Charlton Heston’ın yıkılmış Özgürlük Anıtı karşısında yere kapanıp, “Manyaklar! Gezegeni yok etmişsiniz!” diye haykırdığı ilk Maymunlar Cehennemi filminden bu yana tam 56 yıl, 8 film ve 3 dizi geçti. Lakin orijinal serinin devam yapımları ilkini mumla aratsa da, özellikle 2001 yapımı Tim Burton reboot’u saç baş yoldurmuştu. Bu kötü kader de 2011 yılında seriye ikinci kez reboot atılana kadar sürdü.
Yeni üçleme herkesi şaşırtarak tarihin belki de en iyi reboot’larından biri haline geldi. Bundan seriyi ikinci filmden itibaren devralan ve günümüzün parlayan yönetmenlerinden olan Matt Reeves’in payı hayli büyük tabii. Şahsen Dawn of the Planet of the Apes’in özellikle işlediği ırkçılık temaları sebebiyle izlediğim en iyi bilimkurgu filmlerinden biri olduğunu düşünüyorum. Bu yeni üçleme War ile final yapmış olsa da modern Hollywood artık yazılı olmayan bir kanun haline gelen alışkanlığı sebebiyle seriyi rahat bırakmadı. Böylelikle seriye soft-reboot atacak olan Kingdom of the Planet of the Apes 10 Mayıs’ta vizyona giriyor.
Klasik seriyi takip edenler bilecektir. Orijinal seride dünya, insanlar olmadığı için evrimsel açıdan hayli yol almış maymunların elindeyken yeni üçlemede insanların hâkim olduğu günümüz dünyasında maymunların nasıl gelişerek dünyayı ele geçirdiğini izliyorduk. Müsaadenizle de artık kısaltmasını yazacağım Kingdom da yeni üçlemenin öyküsünü sürdürse de kurgu olarak klasik seriye dönüyor.
Şöyle ki, Andy Serkis’in performansıyla efsane haline getirdiği Caesar’ın halkını özgürlüğe kavuşturmasının ardından 300 sene geçmiştir, Dünya ise artık tamamen maymunların kontrolündedir. Bu zaman zarfında da insan ırkı, War filminde başlangıcını izlediğimiz şekilde evrimsel olarak geriye gitmiş, tabiri caizse yeni dünyanın vahşi hayvanları haline gelmiştir. Lakin maymunların yeni lideri Proximus (Kevin Durand) çok daha barışçıl bir lider olan Caesar’ın öğretilerini yasaklamış, insanları köle haline getirmiş ve fetih hayalleriyle insanların medeni oldukları dönemlerden kalma teknoloji kırıntılarının peşine düşmüştür.

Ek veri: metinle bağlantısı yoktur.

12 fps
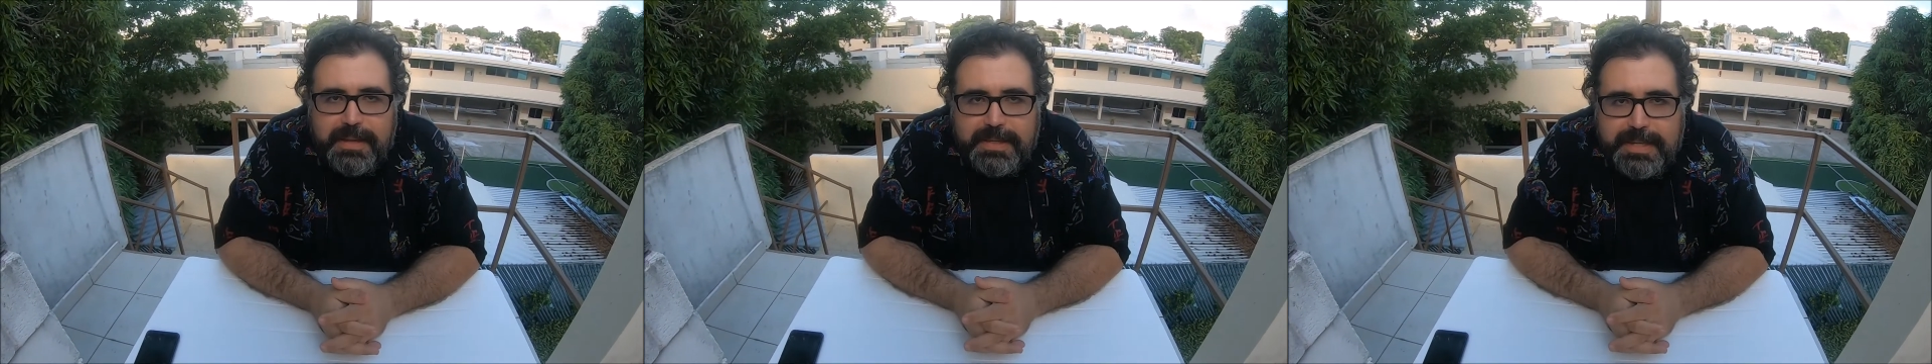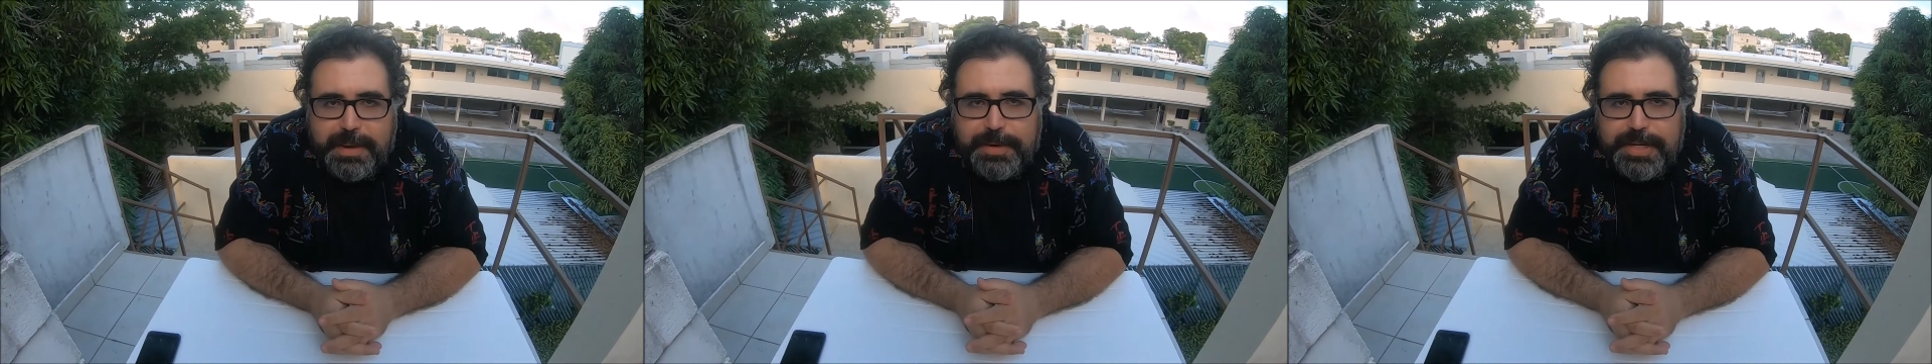
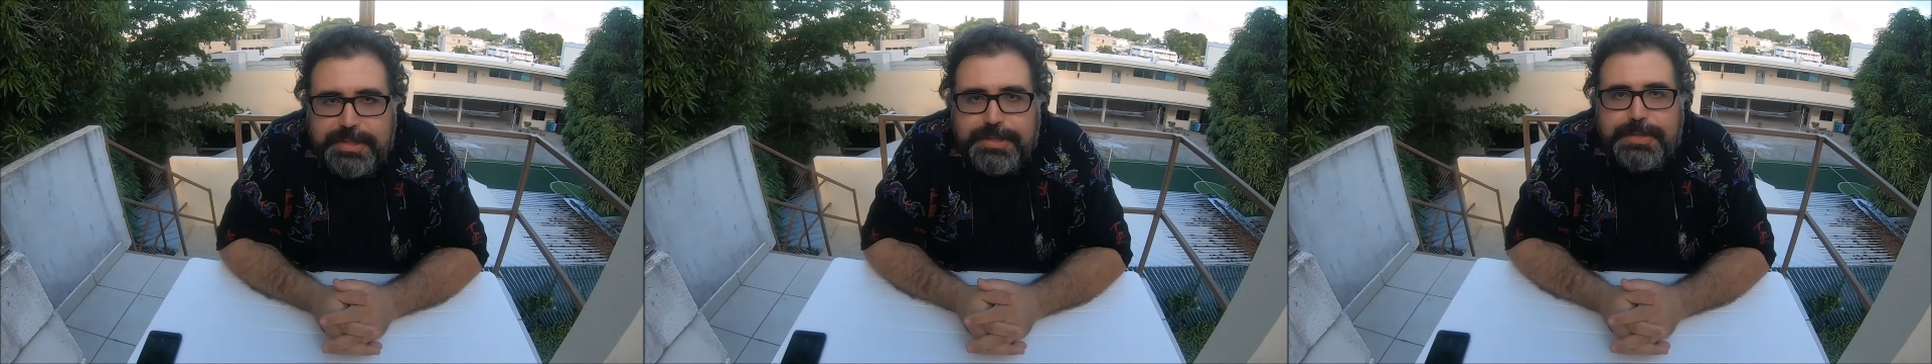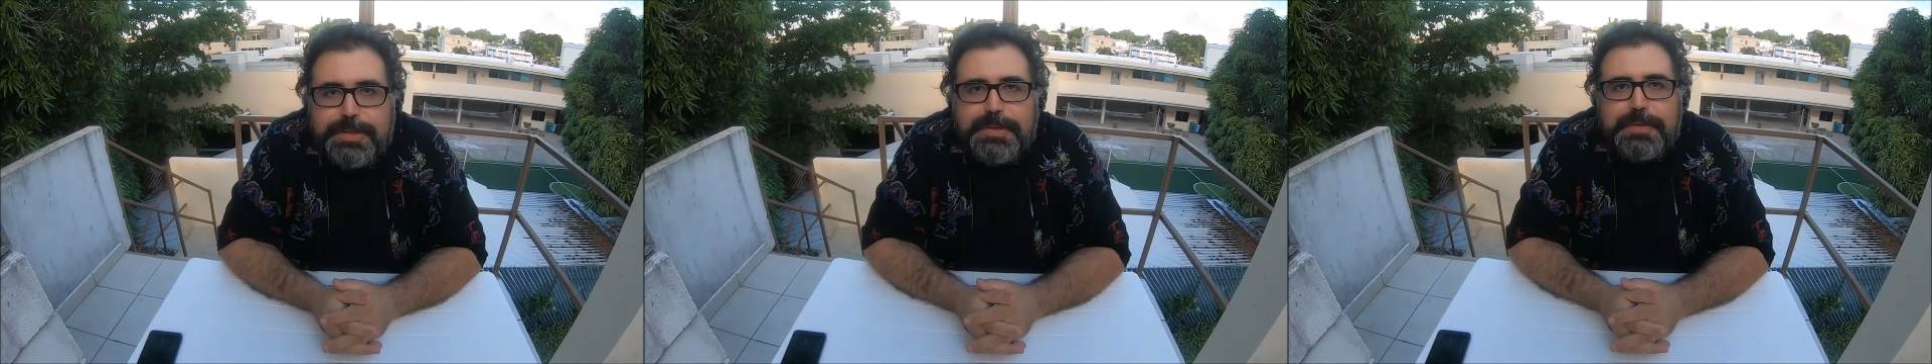things I wanted to
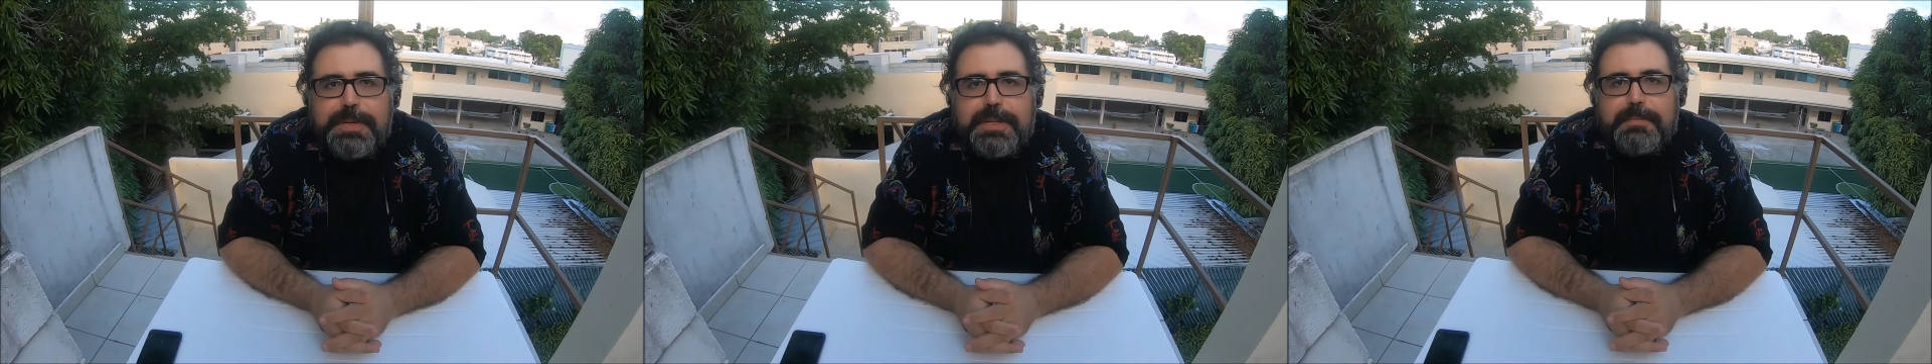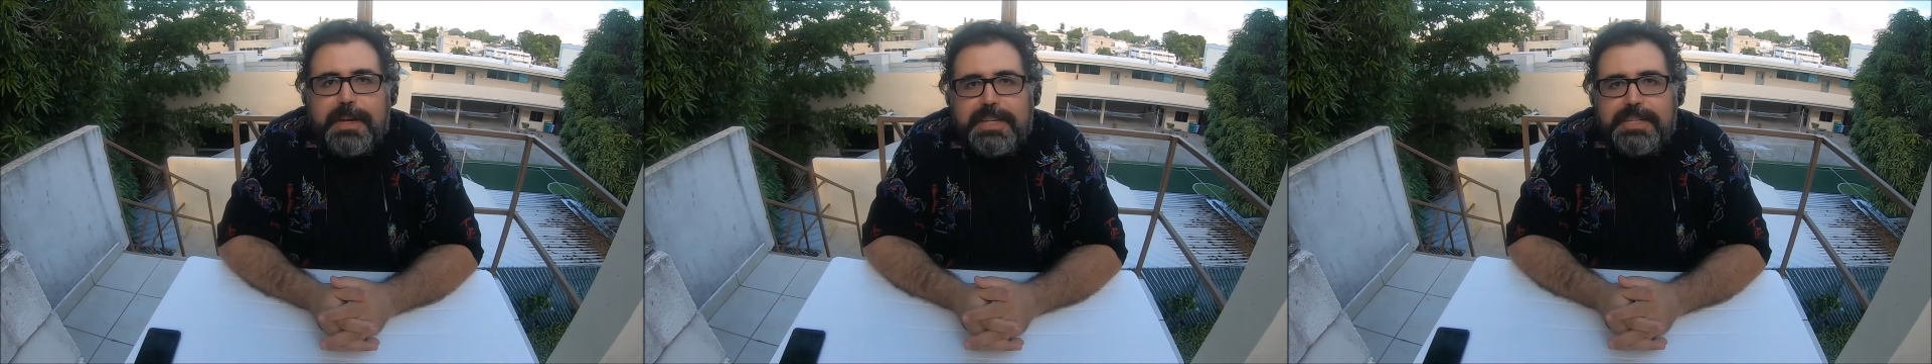do
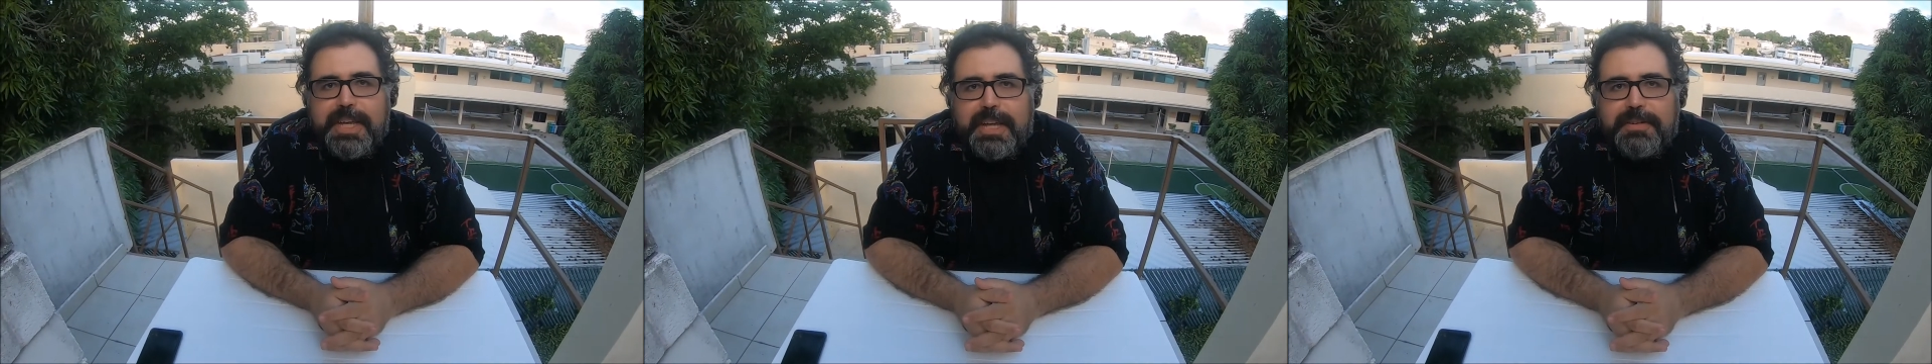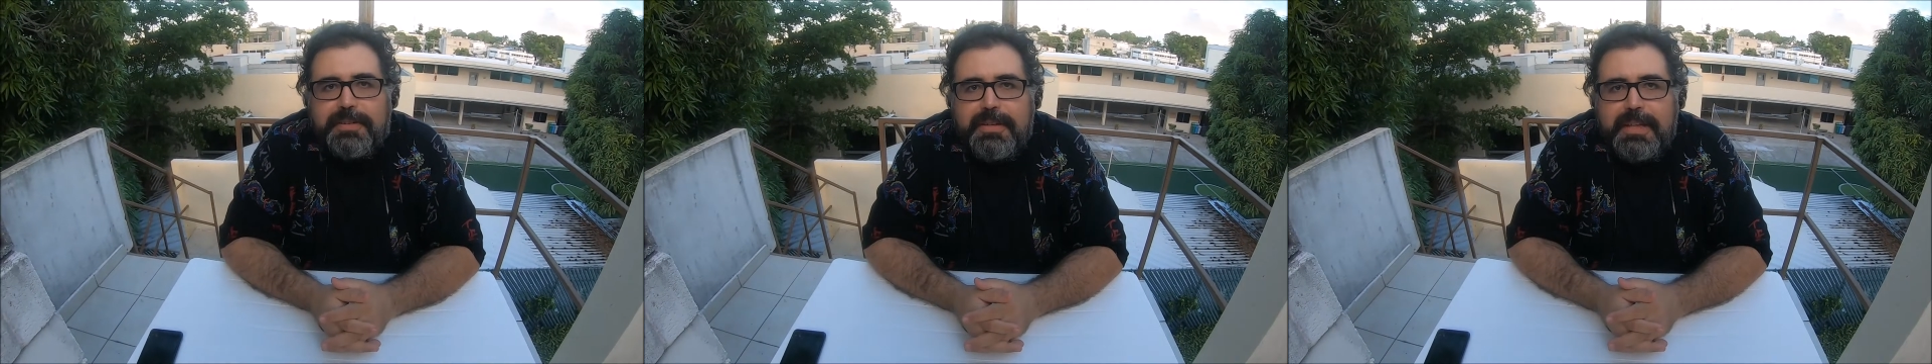with my
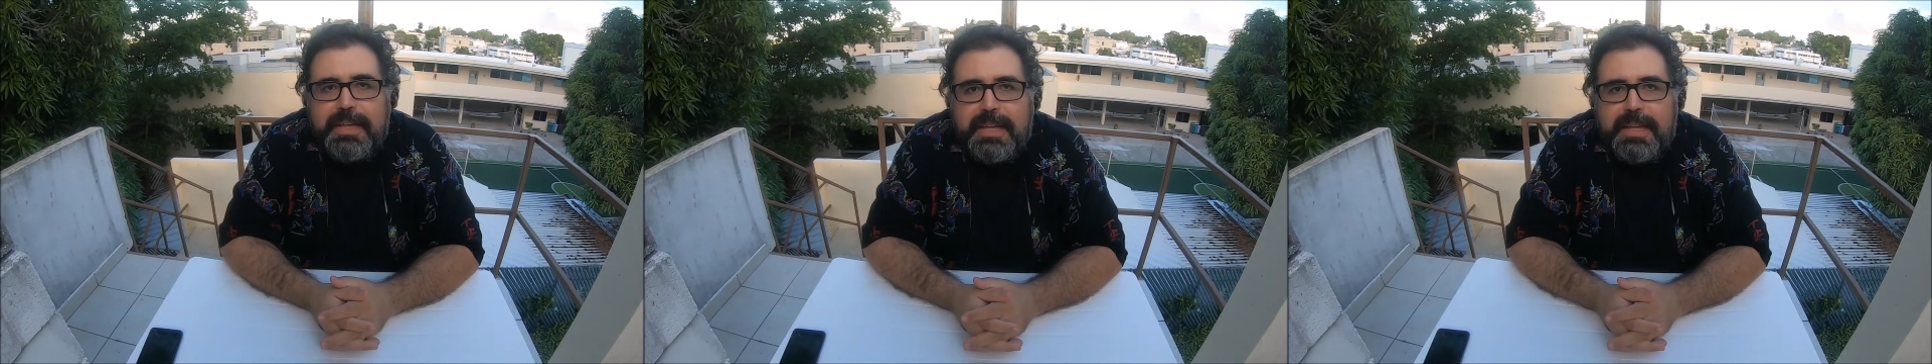channel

Fragmanlar ve tanıtım bültenlerden anladığımız kadarıyla yeni kral Proximus, Sezar unvanının hakkını vermek istercesine fethetmeye ve yönetmeye baş koymuş bir imparator profili çiziyor. Başrolde izleyeceğimiz genç şempanze Noa (Owen Teague ) ise maymunlarla insanların geçmişini araştırırken aslında iki ırkın beraber yaşayabildiğini keşfettiği için (keza dış görünüş olarak da Ceasar’a oldukça benziyor) Proximus’la ters düşecekler gibi duruyor. Keza başrolümüz bu sefer yöneten değil, muhalif rolünde. Tıpkı Koba gibi.
Yeni üçleme çıtayı hayli yükseğe çektiği için Kingdom’ı oldukça zorlu bir sınav bekliyor. Bu sınavdan alnının akıyla çıkarsa da yeni bir üçlemenin de start’ı verilmiş olacak ve bu köklü seri daha nerelere yelken açacak hep birlikte göreceğiz. Lakin sonuç ne olursa olsun Ceasar’ın dönemini yaşayan bir olarak mutlaka sinema salonunda olacağım.